There are three specific things that Atlanta United have done that the U.S. Soccer Federation could emulate, if they want to fix things quickly, as well as sustain success long term.

  1. Talent not names. For a long time the MLS model was to spend on a recognizable world soccer star, and try to sprinkle decent talent around him. The idea was that fans would respond to a name on a marquee, when in reality we are smarter than that. Atlanta United realized that the sparkle of a star wears off, but winning doesn’t. So Darren Eales went out and signed a bunch of young players most fans had never heard of, and went about building them into an actual team.For whatever reason, and for a very long time now, the U.S. team has been anchored by players that were anointed stars at a young age and even when they showed time and time again that they weren’t going to live up to that potential, they kept getting starts with the national team. When the USMNT stops trying to manufacture stars, and just pays attention to ability, they’ll be much better off.Talent become names, you can’t force it in the other direction.
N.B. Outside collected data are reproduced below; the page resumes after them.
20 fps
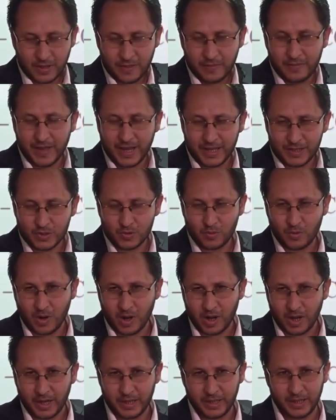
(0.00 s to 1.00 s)
That's
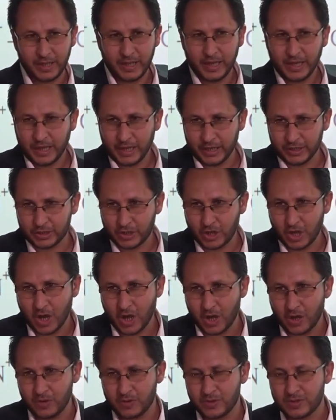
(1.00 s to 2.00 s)
why it
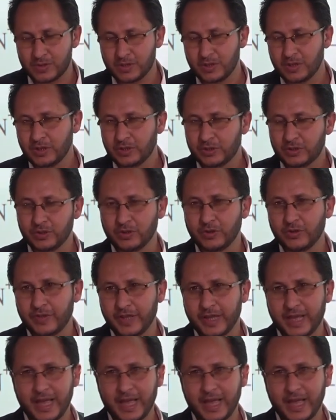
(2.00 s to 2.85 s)
goes to the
  2. Respect fans’ intelligence. Don’t treat us like we’re stupid; because we’re not. The transparency with which Atlanta United has gone about building this team has been unprecedented. Fans know the decision makers, and they trust them because they’ve communicated the plan from the beginning. It has become so popular, common even, in American sports over the past few decades to treat your team and its moves like the missile launch codes. Keeping in mind that sports are supposed to be fun, and that fans are the lifeblood is a really smart way to build trust. Folks trust Atlanta United.
  3. Have an identity. This is where the retooling of the entire U.S. Soccer system comes into play. Whoever they hire, whichever direction they go, whatever it is that they decide is the most important way to rebuild this thing, committing to who you are early is vitally important. That has been the biggest issue with U.S. Soccer for years. Who are we? This inconsistency stems from a totally disjointed pipeline, a failing youth system, a strange dependence on NCAA soccer, and dozens of other factors.
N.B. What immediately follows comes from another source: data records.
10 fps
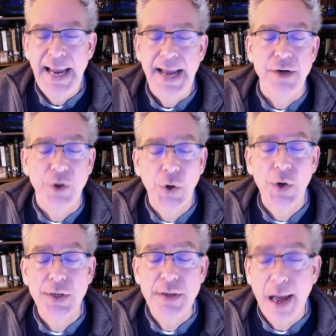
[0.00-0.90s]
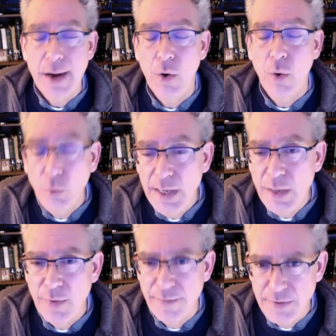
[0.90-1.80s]
And Kirk not only
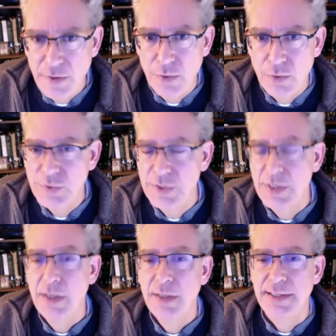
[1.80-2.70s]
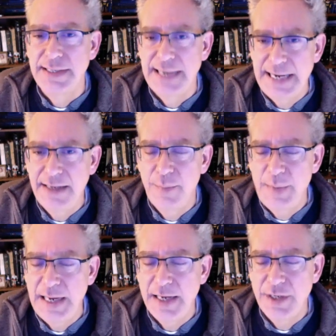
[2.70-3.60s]
refused to take the
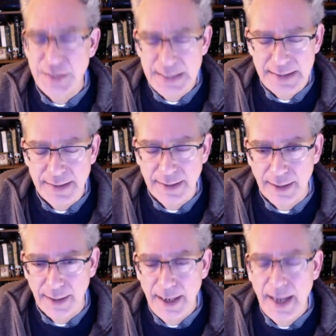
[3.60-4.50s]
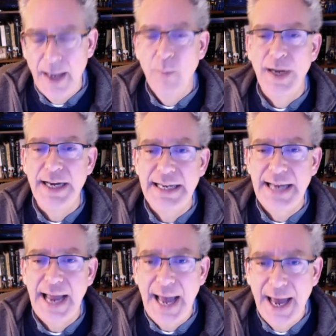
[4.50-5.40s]
PhD there, but
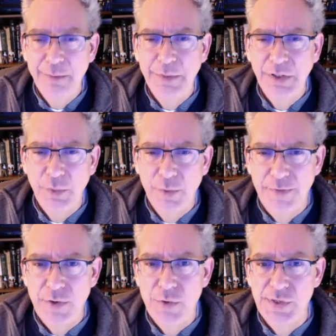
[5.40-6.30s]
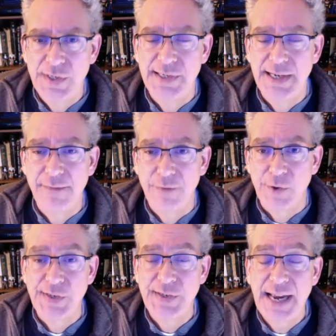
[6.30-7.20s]
he adamantly refused to stay for
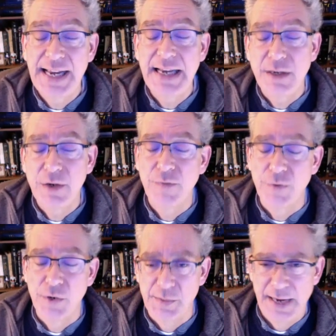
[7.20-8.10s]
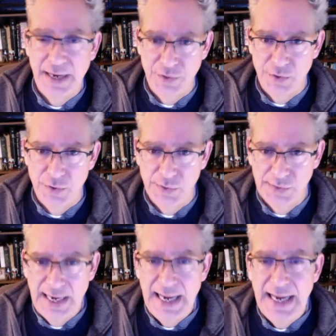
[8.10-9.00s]
a second year for his
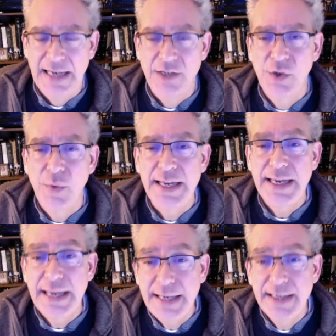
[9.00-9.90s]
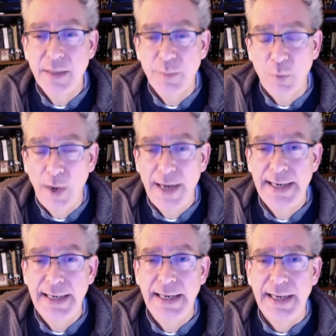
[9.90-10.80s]
master's. And so he ended up
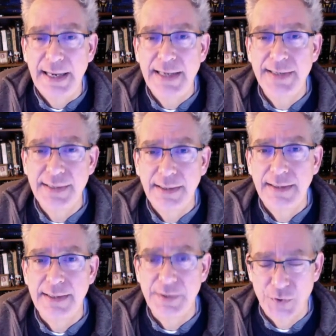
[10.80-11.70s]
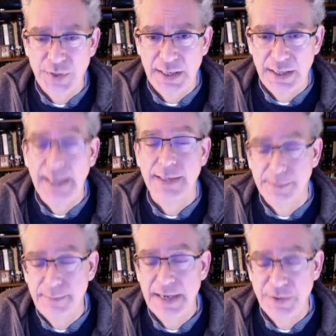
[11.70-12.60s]
writing his dissertation,
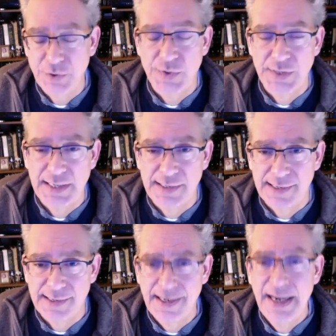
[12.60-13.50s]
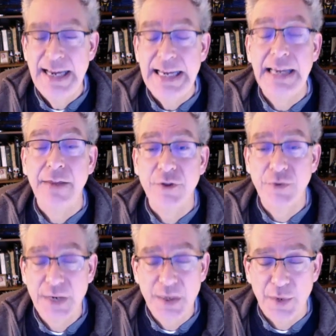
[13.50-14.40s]
his master's thesis in
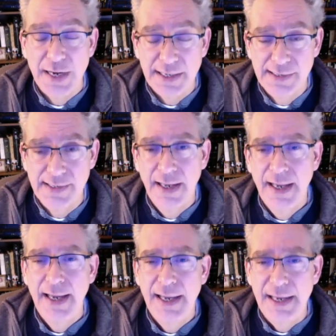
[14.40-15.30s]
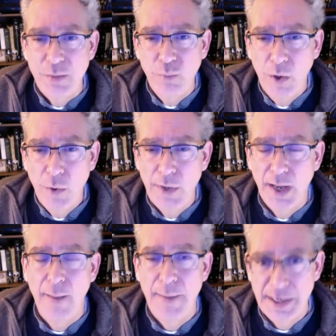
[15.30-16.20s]
three weeks. He wrote
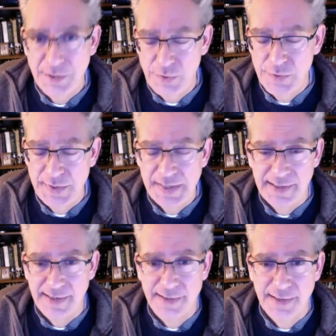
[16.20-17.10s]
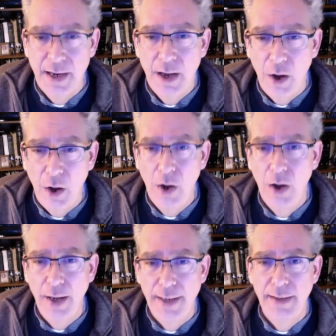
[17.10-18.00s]
a master's thesis
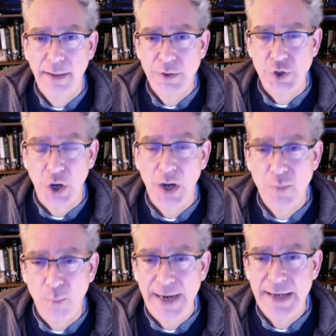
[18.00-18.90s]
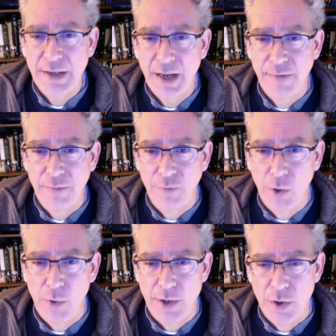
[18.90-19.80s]
on John Randolph of
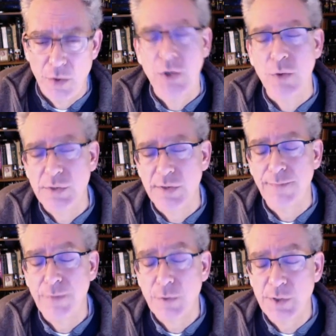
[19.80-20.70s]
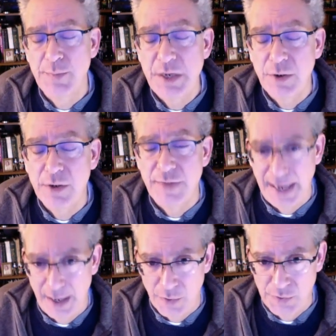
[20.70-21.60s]
Roanoke, who was the first Speaker of the
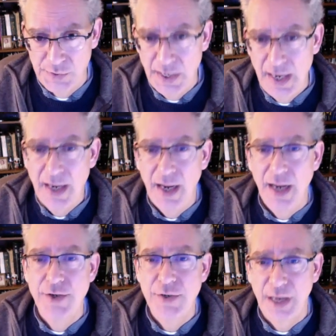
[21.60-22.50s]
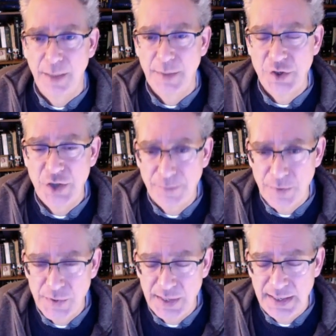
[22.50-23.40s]
House under Thomas
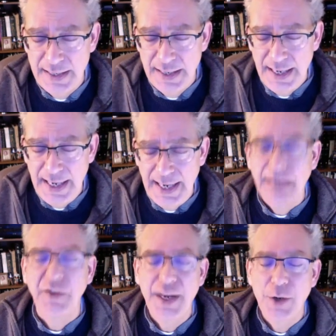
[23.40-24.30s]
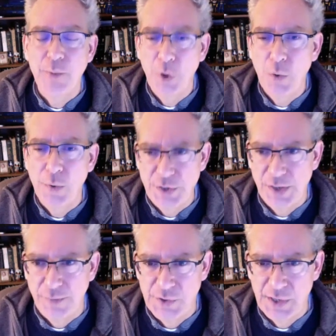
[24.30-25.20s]
Jefferson and later broke with
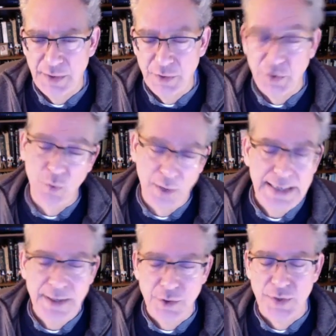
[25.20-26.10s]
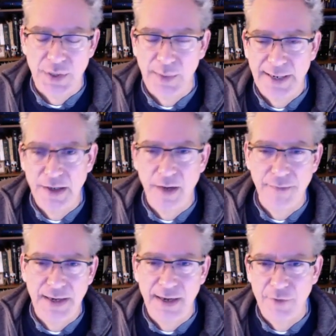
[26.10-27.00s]
Jefferson. And there's a great history to Randolph
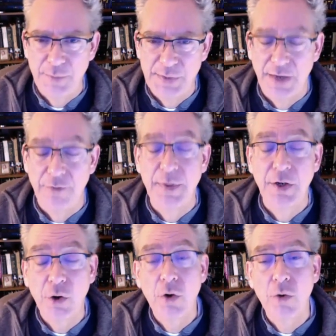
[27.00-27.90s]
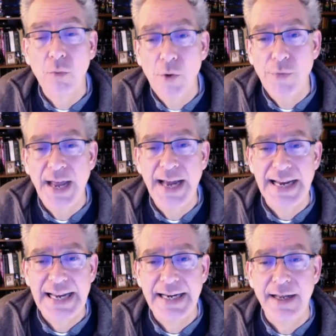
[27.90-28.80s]
in and of himself, but Kirk wrote that
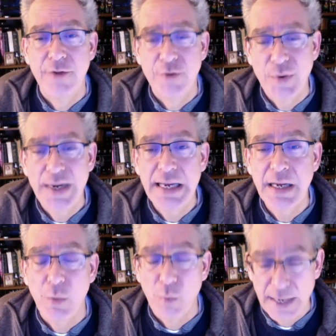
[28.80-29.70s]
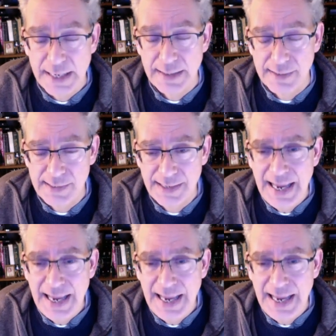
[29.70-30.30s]
in three weeks.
What Atlanta United, and most every other successful soccer program in the world, have done is create a feeder system through their academy where future players will be taught the style of play from the moment they join the club. Having a clearly defined identity also makes it much easier to figure out which players are going to fit best with your team. Dan Quinn has had fast success with the Atlanta Falcons in large part because he knows exactly what he wants his team to be from an identity standpoint, and he has gone about getting the players that work.  Darren Eales, Carlos Bocanegra and Tata Martino have begun the same process.

Missing the World Cup for the first time since 1986 is without question embarrassing. But it doesn’t have to be defining. This is a great opportunity for the U.S. Soccer Federation to realize how off track they’ve gotten, and hit the reset button. And if they’re looking for a blueprint, Atlanta United wouldn’t be a bad place to start.